[INFORMATION SHOWN]
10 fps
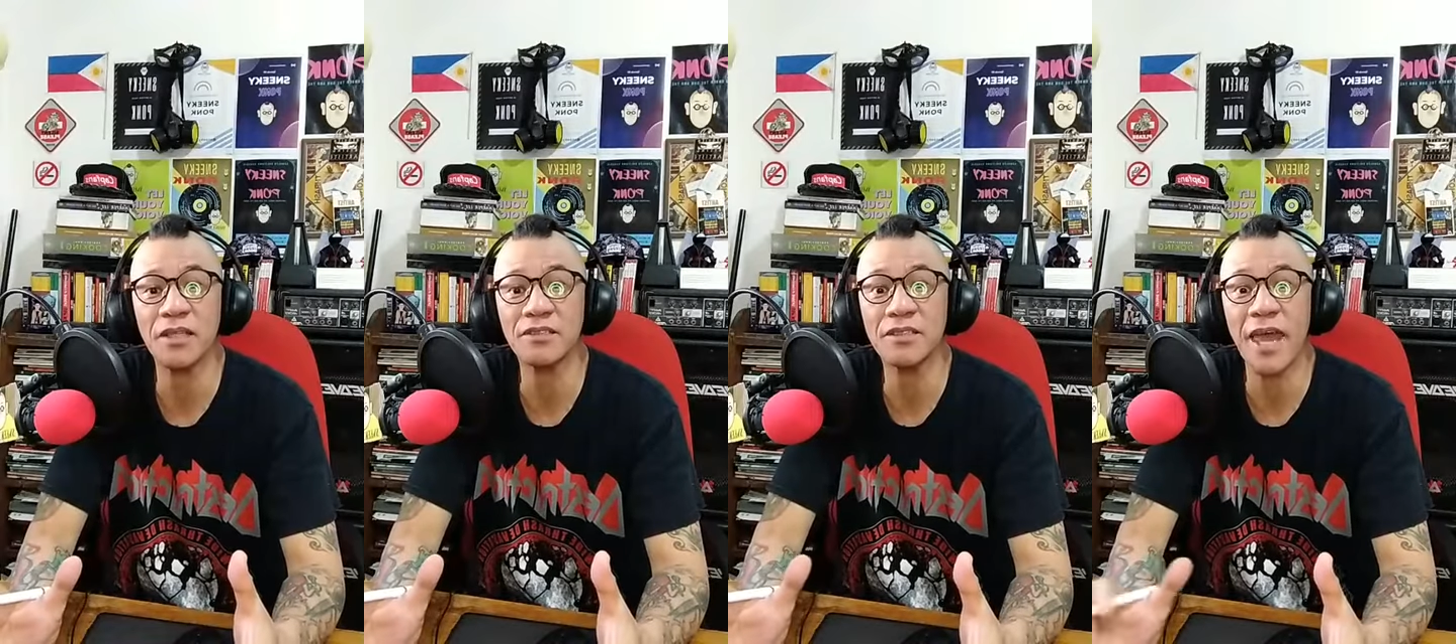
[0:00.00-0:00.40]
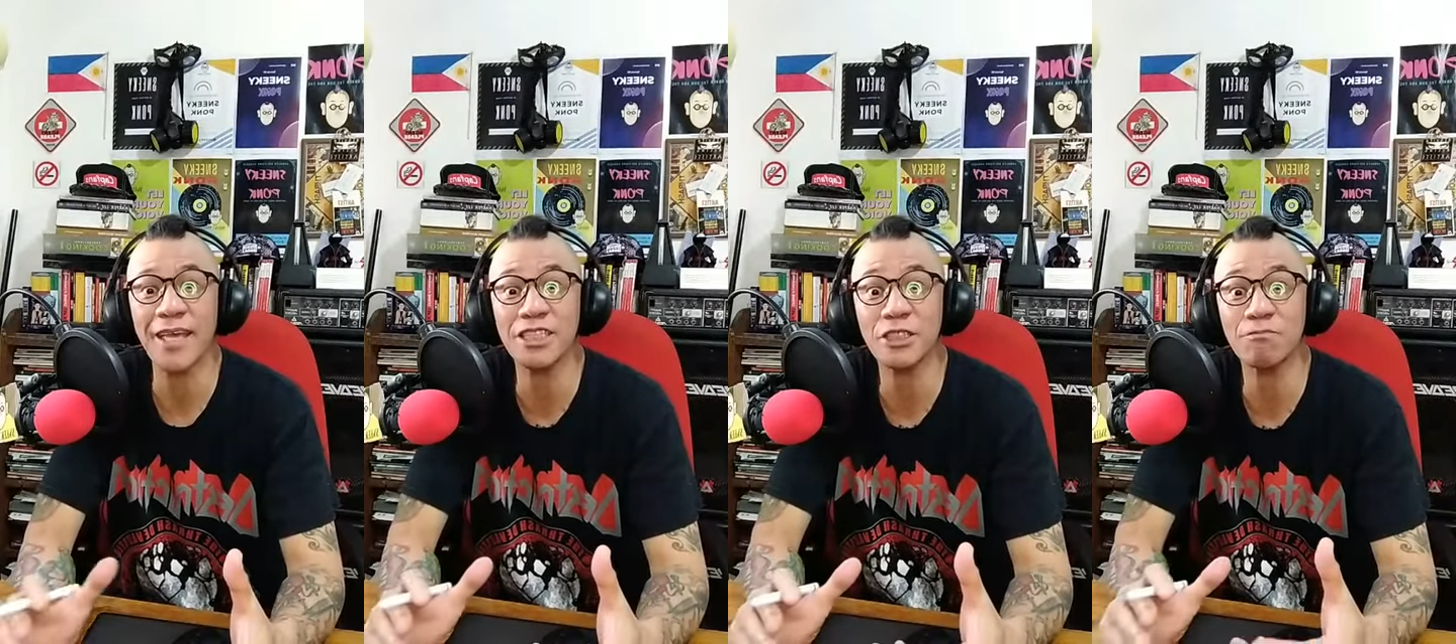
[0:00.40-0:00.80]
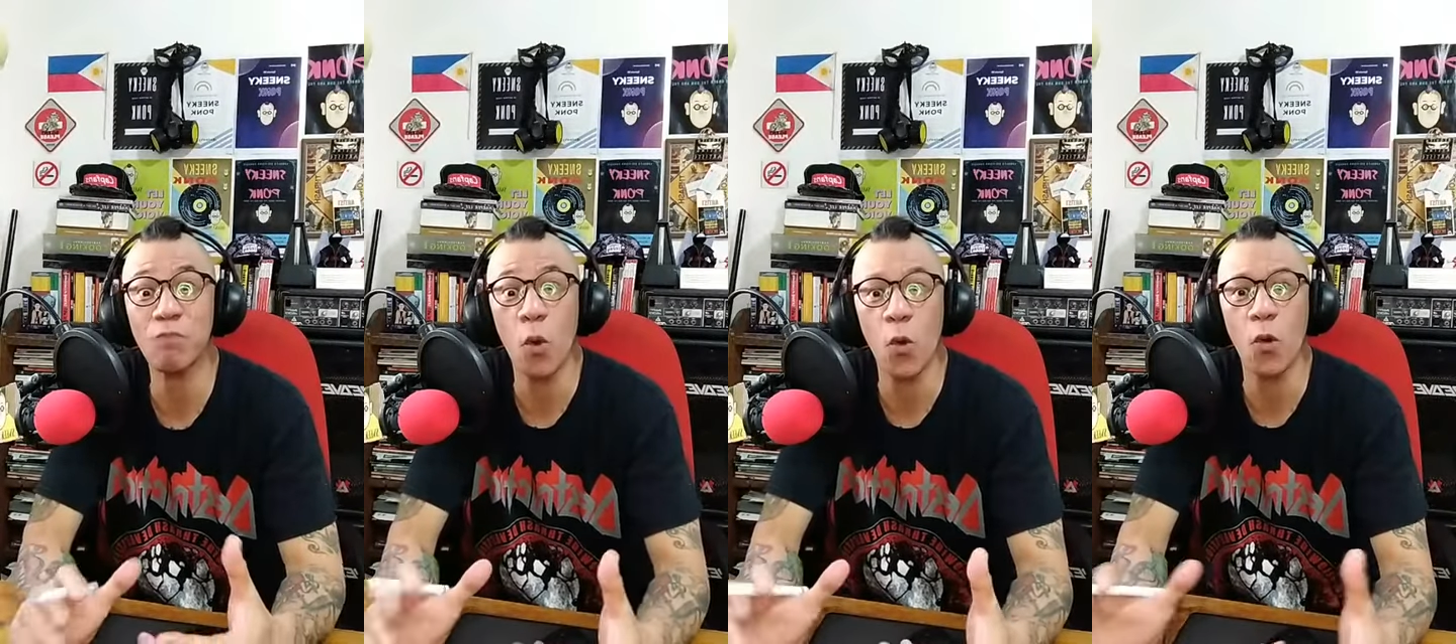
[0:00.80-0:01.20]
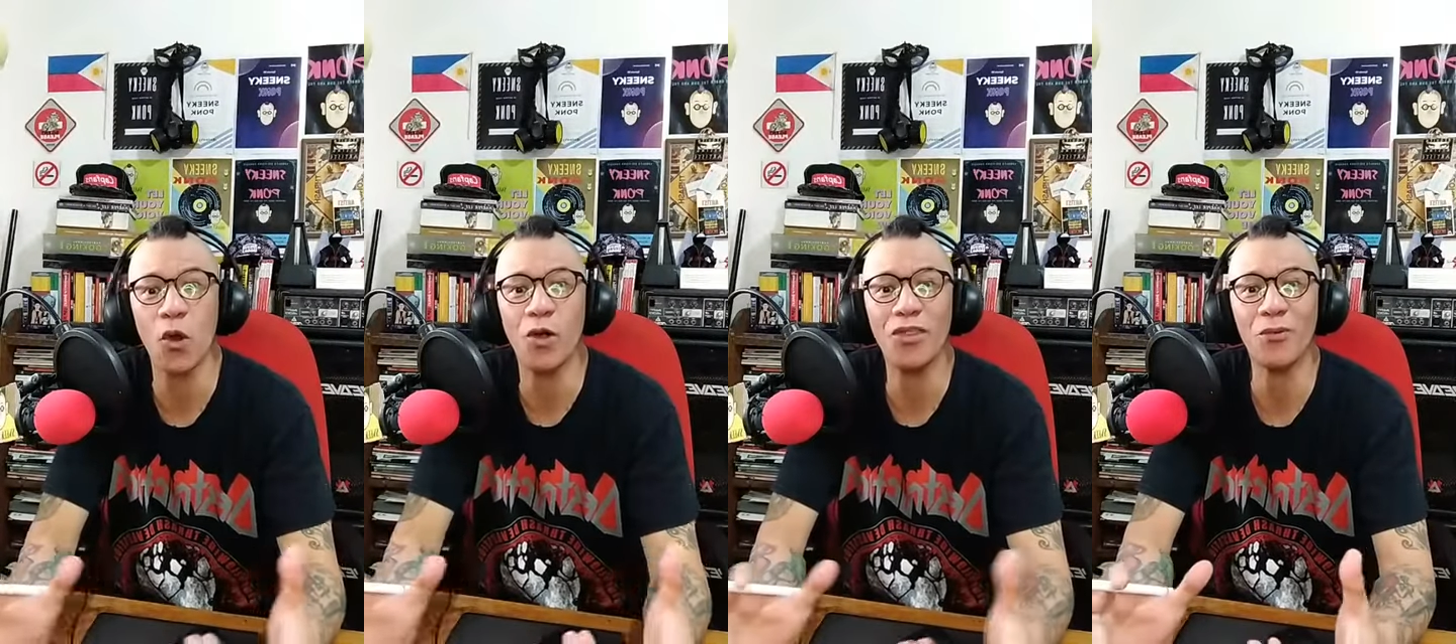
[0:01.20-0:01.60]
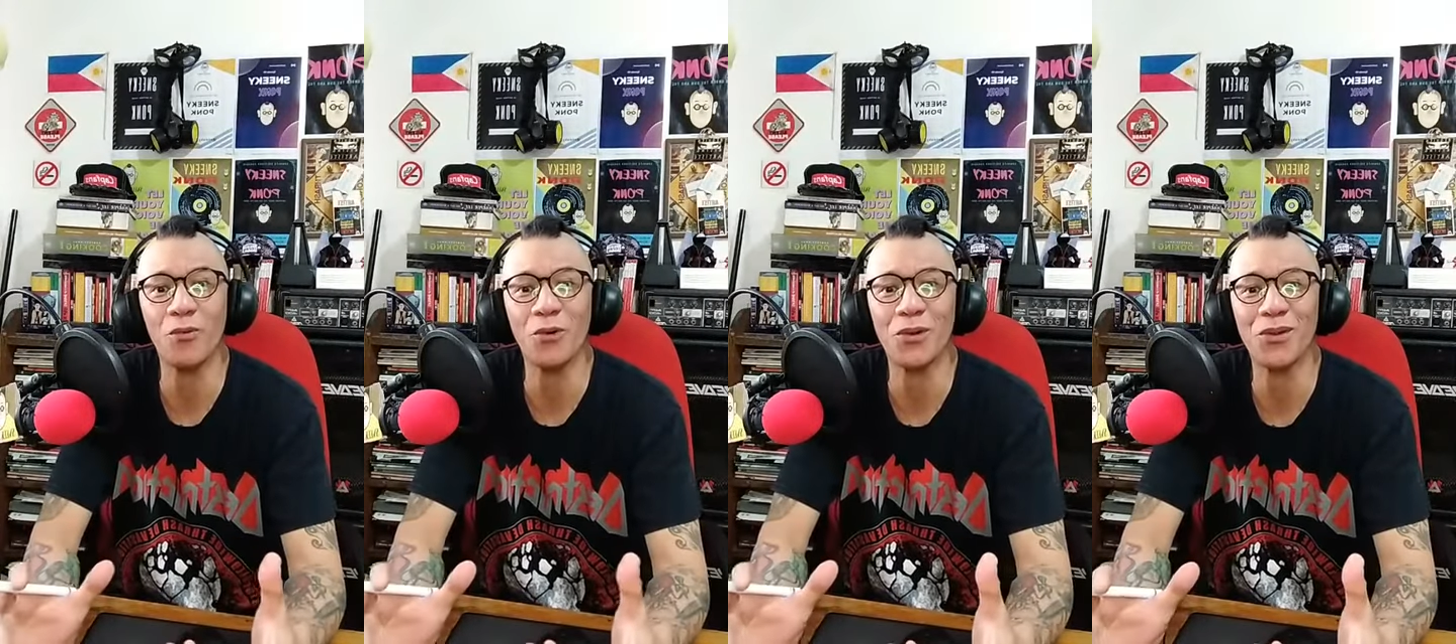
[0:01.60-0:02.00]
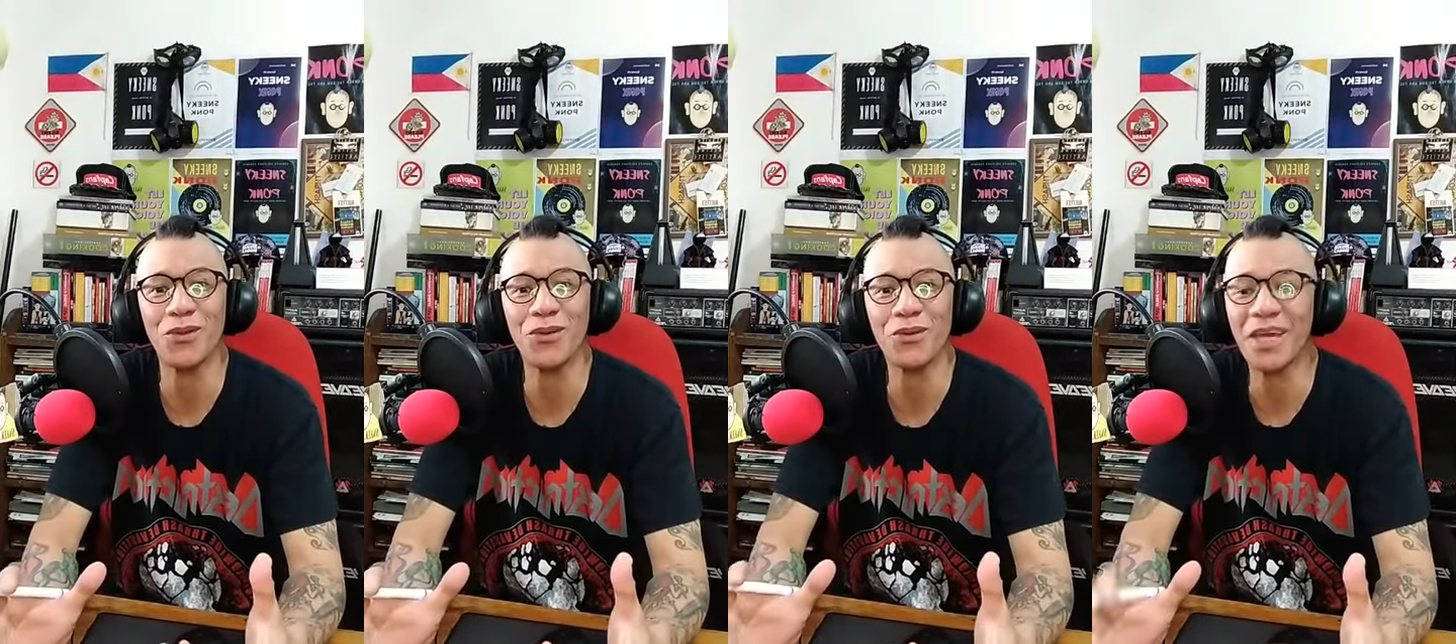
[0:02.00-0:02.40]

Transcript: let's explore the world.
[/INFORMATION SHOWN]
*WORK REQUEST*. In the answer, include exactly the lines from the one containing "[0:00.00-0:00.40]" through the end of the records above and no pictures at all.

*SOLUTION TO THE PROBLEM*.
[0:00.00-0:00.40]
[0:00.40-0:00.80]
[0:00.80-0:01.20]
[0:01.20-0:01.60]
[0:01.60-0:02.00]
[0:02.00-0:02.40]

Transcript: let's explore the world.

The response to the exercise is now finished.